= WHAT TO PRODUCE =
Please transcribe all of the entries exactly, leaving out any images.

= SOURCE DATA =

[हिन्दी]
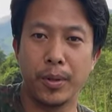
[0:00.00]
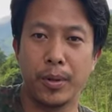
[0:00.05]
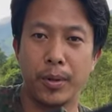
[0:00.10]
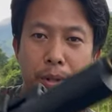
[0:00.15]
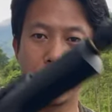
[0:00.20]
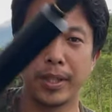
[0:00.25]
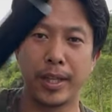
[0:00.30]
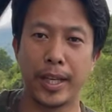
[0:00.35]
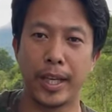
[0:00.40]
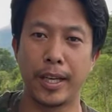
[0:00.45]

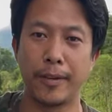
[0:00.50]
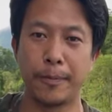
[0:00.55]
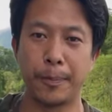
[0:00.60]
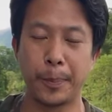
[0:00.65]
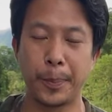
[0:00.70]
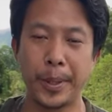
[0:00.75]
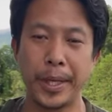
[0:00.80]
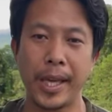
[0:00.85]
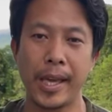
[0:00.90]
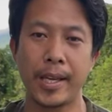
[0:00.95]
और ये है
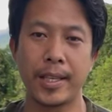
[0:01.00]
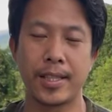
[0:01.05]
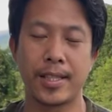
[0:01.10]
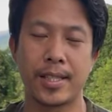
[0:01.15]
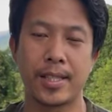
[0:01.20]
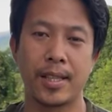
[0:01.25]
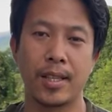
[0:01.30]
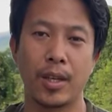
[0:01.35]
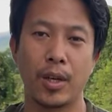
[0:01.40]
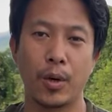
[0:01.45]
पी
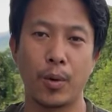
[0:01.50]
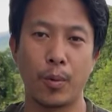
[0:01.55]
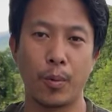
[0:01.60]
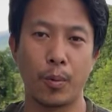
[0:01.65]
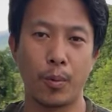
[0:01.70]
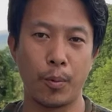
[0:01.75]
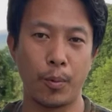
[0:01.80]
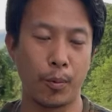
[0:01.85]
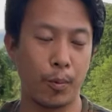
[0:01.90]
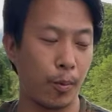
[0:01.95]
एक्स
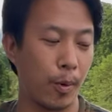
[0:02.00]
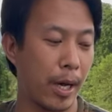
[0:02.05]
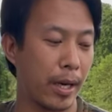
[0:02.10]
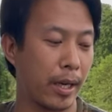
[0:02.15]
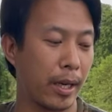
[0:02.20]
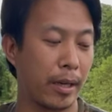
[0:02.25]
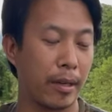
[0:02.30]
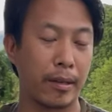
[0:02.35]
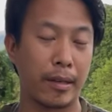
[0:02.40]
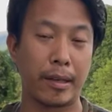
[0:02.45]

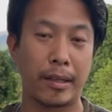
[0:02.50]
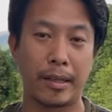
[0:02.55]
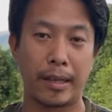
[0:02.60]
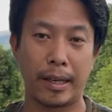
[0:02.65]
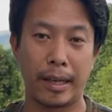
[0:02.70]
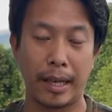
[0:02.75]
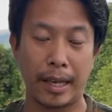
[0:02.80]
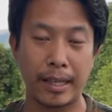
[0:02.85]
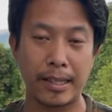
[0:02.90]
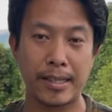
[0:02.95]
वन
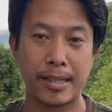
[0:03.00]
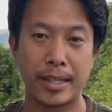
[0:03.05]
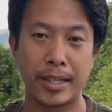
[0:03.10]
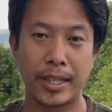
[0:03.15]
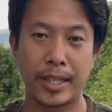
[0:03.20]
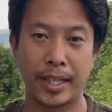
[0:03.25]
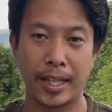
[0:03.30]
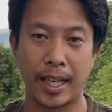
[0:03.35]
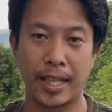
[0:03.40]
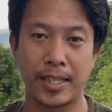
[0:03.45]

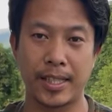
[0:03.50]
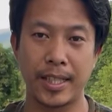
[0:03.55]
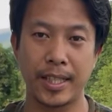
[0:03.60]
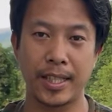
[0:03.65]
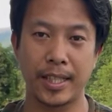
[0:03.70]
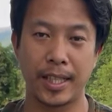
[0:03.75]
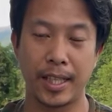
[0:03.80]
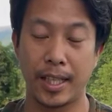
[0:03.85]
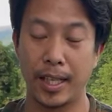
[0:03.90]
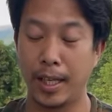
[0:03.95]

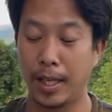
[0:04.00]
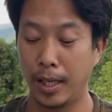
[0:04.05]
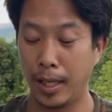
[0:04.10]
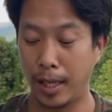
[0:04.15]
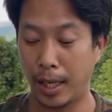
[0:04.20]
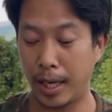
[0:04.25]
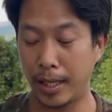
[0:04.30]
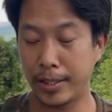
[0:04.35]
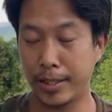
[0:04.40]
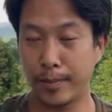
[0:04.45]
क्लासिक
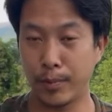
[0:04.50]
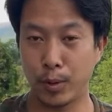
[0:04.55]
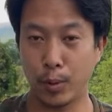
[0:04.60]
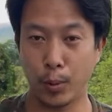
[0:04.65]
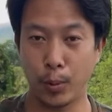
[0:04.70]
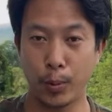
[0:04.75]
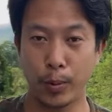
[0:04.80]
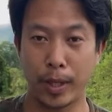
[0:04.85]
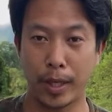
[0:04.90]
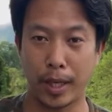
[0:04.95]
आज हम
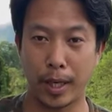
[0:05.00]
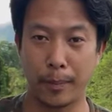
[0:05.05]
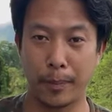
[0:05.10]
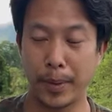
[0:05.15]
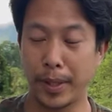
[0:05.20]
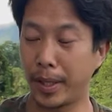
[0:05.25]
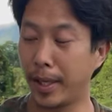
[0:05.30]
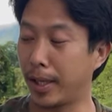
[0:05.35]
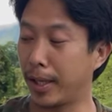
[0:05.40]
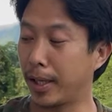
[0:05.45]
दोनों का
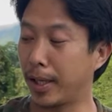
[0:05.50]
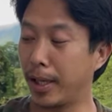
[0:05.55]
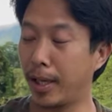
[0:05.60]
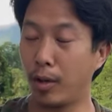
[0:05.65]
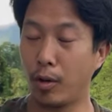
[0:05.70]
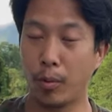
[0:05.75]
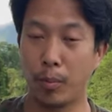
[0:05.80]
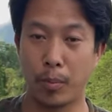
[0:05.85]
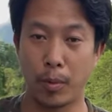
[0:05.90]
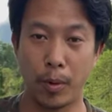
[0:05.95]
कंपेयर करेंगे
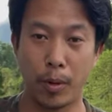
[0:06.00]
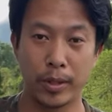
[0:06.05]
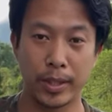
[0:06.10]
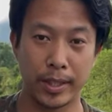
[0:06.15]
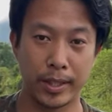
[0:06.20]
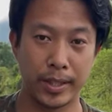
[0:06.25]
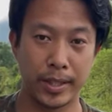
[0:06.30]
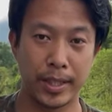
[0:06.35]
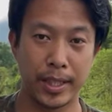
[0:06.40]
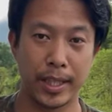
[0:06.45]
और बहुत
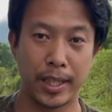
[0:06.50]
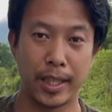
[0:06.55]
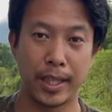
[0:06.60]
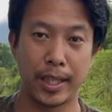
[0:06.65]
अच्छी तरह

= WORKED SOLUTION =
[हिन्दी]
[0:00.00]
[0:00.05]
[0:00.10]
[0:00.15]
[0:00.20]
[0:00.25]
[0:00.30]
[0:00.35]
[0:00.40]
[0:00.45]

[0:00.50]
[0:00.55]
[0:00.60]
[0:00.65]
[0:00.70]
[0:00.75]
[0:00.80]
[0:00.85]
[0:00.90]
[0:00.95]
और ये है
[0:01.00]
[0:01.05]
[0:01.10]
[0:01.15]
[0:01.20]
[0:01.25]
[0:01.30]
[0:01.35]
[0:01.40]
[0:01.45]
पी
[0:01.50]
[0:01.55]
[0:01.60]
[0:01.65]
[0:01.70]
[0:01.75]
[0:01.80]
[0:01.85]
[0:01.90]
[0:01.95]
एक्स
[0:02.00]
[0:02.05]
[0:02.10]
[0:02.15]
[0:02.20]
[0:02.25]
[0:02.30]
[0:02.35]
[0:02.40]
[0:02.45]

[0:02.50]
[0:02.55]
[0:02.60]
[0:02.65]
[0:02.70]
[0:02.75]
[0:02.80]
[0:02.85]
[0:02.90]
[0:02.95]
वन
[0:03.00]
[0:03.05]
[0:03.10]
[0:03.15]
[0:03.20]
[0:03.25]
[0:03.30]
[0:03.35]
[0:03.40]
[0:03.45]

[0:03.50]
[0:03.55]
[0:03.60]
[0:03.65]
[0:03.70]
[0:03.75]
[0:03.80]
[0:03.85]
[0:03.90]
[0:03.95]

[0:04.00]
[0:04.05]
[0:04.10]
[0:04.15]
[0:04.20]
[0:04.25]
[0:04.30]
[0:04.35]
[0:04.40]
[0:04.45]
क्लासिक
[0:04.50]
[0:04.55]
[0:04.60]
[0:04.65]
[0:04.70]
[0:04.75]
[0:04.80]
[0:04.85]
[0:04.90]
[0:04.95]
आज हम
[0:05.00]
[0:05.05]
[0:05.10]
[0:05.15]
[0:05.20]
[0:05.25]
[0:05.30]
[0:05.35]
[0:05.40]
[0:05.45]
दोनों का
[0:05.50]
[0:05.55]
[0:05.60]
[0:05.65]
[0:05.70]
[0:05.75]
[0:05.80]
[0:05.85]
[0:05.90]
[0:05.95]
कंपेयर करेंगे
[0:06.00]
[0:06.05]
[0:06.10]
[0:06.15]
[0:06.20]
[0:06.25]
[0:06.30]
[0:06.35]
[0:06.40]
[0:06.45]
और बहुत
[0:06.50]
[0:06.55]
[0:06.60]
[0:06.65]
अच्छी तरह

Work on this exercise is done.